Material shown:
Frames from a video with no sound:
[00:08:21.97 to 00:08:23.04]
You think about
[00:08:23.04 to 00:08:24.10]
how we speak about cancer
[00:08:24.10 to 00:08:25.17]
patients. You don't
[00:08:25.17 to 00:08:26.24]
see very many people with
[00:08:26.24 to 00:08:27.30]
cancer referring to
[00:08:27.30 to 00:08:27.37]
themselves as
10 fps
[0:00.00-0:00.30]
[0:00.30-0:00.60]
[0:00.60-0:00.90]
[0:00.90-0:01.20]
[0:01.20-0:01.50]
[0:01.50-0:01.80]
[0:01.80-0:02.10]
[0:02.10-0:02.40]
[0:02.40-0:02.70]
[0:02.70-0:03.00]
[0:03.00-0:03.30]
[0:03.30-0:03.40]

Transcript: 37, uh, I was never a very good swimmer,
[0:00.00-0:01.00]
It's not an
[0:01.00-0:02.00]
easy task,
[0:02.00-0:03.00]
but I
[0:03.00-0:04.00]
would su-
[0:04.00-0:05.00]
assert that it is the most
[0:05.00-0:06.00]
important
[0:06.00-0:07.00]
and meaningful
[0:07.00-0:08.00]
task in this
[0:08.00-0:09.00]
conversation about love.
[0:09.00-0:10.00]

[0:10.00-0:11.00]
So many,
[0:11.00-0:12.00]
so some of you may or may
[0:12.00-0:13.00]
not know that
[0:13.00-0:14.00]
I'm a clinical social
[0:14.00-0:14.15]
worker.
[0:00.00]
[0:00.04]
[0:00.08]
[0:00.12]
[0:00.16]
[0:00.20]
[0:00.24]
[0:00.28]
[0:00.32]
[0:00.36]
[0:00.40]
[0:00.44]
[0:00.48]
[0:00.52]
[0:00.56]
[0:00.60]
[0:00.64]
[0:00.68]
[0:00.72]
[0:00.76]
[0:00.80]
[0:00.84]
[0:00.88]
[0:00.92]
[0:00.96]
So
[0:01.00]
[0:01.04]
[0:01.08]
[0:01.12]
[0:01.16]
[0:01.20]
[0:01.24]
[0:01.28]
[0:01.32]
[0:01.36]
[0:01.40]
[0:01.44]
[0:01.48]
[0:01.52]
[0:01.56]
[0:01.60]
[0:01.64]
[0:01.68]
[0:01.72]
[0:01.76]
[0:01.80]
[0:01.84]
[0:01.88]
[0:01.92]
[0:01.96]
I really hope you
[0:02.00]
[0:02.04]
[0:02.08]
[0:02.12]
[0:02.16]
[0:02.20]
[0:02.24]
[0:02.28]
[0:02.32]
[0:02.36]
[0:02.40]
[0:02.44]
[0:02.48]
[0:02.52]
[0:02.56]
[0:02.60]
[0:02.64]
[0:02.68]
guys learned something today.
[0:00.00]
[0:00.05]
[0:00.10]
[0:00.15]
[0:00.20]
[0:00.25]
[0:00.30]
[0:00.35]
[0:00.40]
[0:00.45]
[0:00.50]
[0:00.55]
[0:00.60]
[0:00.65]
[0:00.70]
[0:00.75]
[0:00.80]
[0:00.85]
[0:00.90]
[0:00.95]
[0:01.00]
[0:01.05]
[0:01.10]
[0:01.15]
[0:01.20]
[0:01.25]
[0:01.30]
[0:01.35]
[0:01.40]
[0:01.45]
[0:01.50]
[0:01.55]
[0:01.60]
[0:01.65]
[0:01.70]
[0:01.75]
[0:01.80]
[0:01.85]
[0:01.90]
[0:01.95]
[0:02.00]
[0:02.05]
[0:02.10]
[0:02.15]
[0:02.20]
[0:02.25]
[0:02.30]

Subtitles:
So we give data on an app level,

About this task: What is wanted is an exact copy of the data.

Expected answer:
Frames from a video with no sound:
[00:08:21.97 to 00:08:23.04]
You think about
[00:08:23.04 to 00:08:24.10]
how we speak about cancer
[00:08:24.10 to 00:08:25.17]
patients. You don't
[00:08:25.17 to 00:08:26.24]
see very many people with
[00:08:26.24 to 00:08:27.30]
cancer referring to
[00:08:27.30 to 00:08:27.37]
themselves as
10 fps
[0:00.00-0:00.30]
[0:00.30-0:00.60]
[0:00.60-0:00.90]
[0:00.90-0:01.20]
[0:01.20-0:01.50]
[0:01.50-0:01.80]
[0:01.80-0:02.10]
[0:02.10-0:02.40]
[0:02.40-0:02.70]
[0:02.70-0:03.00]
[0:03.00-0:03.30]
[0:03.30-0:03.40]

Transcript: 37, uh, I was never a very good swimmer,
[0:00.00-0:01.00]
It's not an
[0:01.00-0:02.00]
easy task,
[0:02.00-0:03.00]
but I
[0:03.00-0:04.00]
would su-
[0:04.00-0:05.00]
assert that it is the most
[0:05.00-0:06.00]
important
[0:06.00-0:07.00]
and meaningful
[0:07.00-0:08.00]
task in this
[0:08.00-0:09.00]
conversation about love.
[0:09.00-0:10.00]

[0:10.00-0:11.00]
So many,
[0:11.00-0:12.00]
so some of you may or may
[0:12.00-0:13.00]
not know that
[0:13.00-0:14.00]
I'm a clinical social
[0:14.00-0:14.15]
worker.
[0:00.00]
[0:00.04]
[0:00.08]
[0:00.12]
[0:00.16]
[0:00.20]
[0:00.24]
[0:00.28]
[0:00.32]
[0:00.36]
[0:00.40]
[0:00.44]
[0:00.48]
[0:00.52]
[0:00.56]
[0:00.60]
[0:00.64]
[0:00.68]
[0:00.72]
[0:00.76]
[0:00.80]
[0:00.84]
[0:00.88]
[0:00.92]
[0:00.96]
So
[0:01.00]
[0:01.04]
[0:01.08]
[0:01.12]
[0:01.16]
[0:01.20]
[0:01.24]
[0:01.28]
[0:01.32]
[0:01.36]
[0:01.40]
[0:01.44]
[0:01.48]
[0:01.52]
[0:01.56]
[0:01.60]
[0:01.64]
[0:01.68]
[0:01.72]
[0:01.76]
[0:01.80]
[0:01.84]
[0:01.88]
[0:01.92]
[0:01.96]
I really hope you
[0:02.00]
[0:02.04]
[0:02.08]
[0:02.12]
[0:02.16]
[0:02.20]
[0:02.24]
[0:02.28]
[0:02.32]
[0:02.36]
[0:02.40]
[0:02.44]
[0:02.48]
[0:02.52]
[0:02.56]
[0:02.60]
[0:02.64]
[0:02.68]
guys learned something today.
[0:00.00]
[0:00.05]
[0:00.10]
[0:00.15]
[0:00.20]
[0:00.25]
[0:00.30]
[0:00.35]
[0:00.40]
[0:00.45]
[0:00.50]
[0:00.55]
[0:00.60]
[0:00.65]
[0:00.70]
[0:00.75]
[0:00.80]
[0:00.85]
[0:00.90]
[0:00.95]
[0:01.00]
[0:01.05]
[0:01.10]
[0:01.15]
[0:01.20]
[0:01.25]
[0:01.30]
[0:01.35]
[0:01.40]
[0:01.45]
[0:01.50]
[0:01.55]
[0:01.60]
[0:01.65]
[0:01.70]
[0:01.75]
[0:01.80]
[0:01.85]
[0:01.90]
[0:01.95]
[0:02.00]
[0:02.05]
[0:02.10]
[0:02.15]
[0:02.20]
[0:02.25]
[0:02.30]

Subtitles:
So we give data on an app level,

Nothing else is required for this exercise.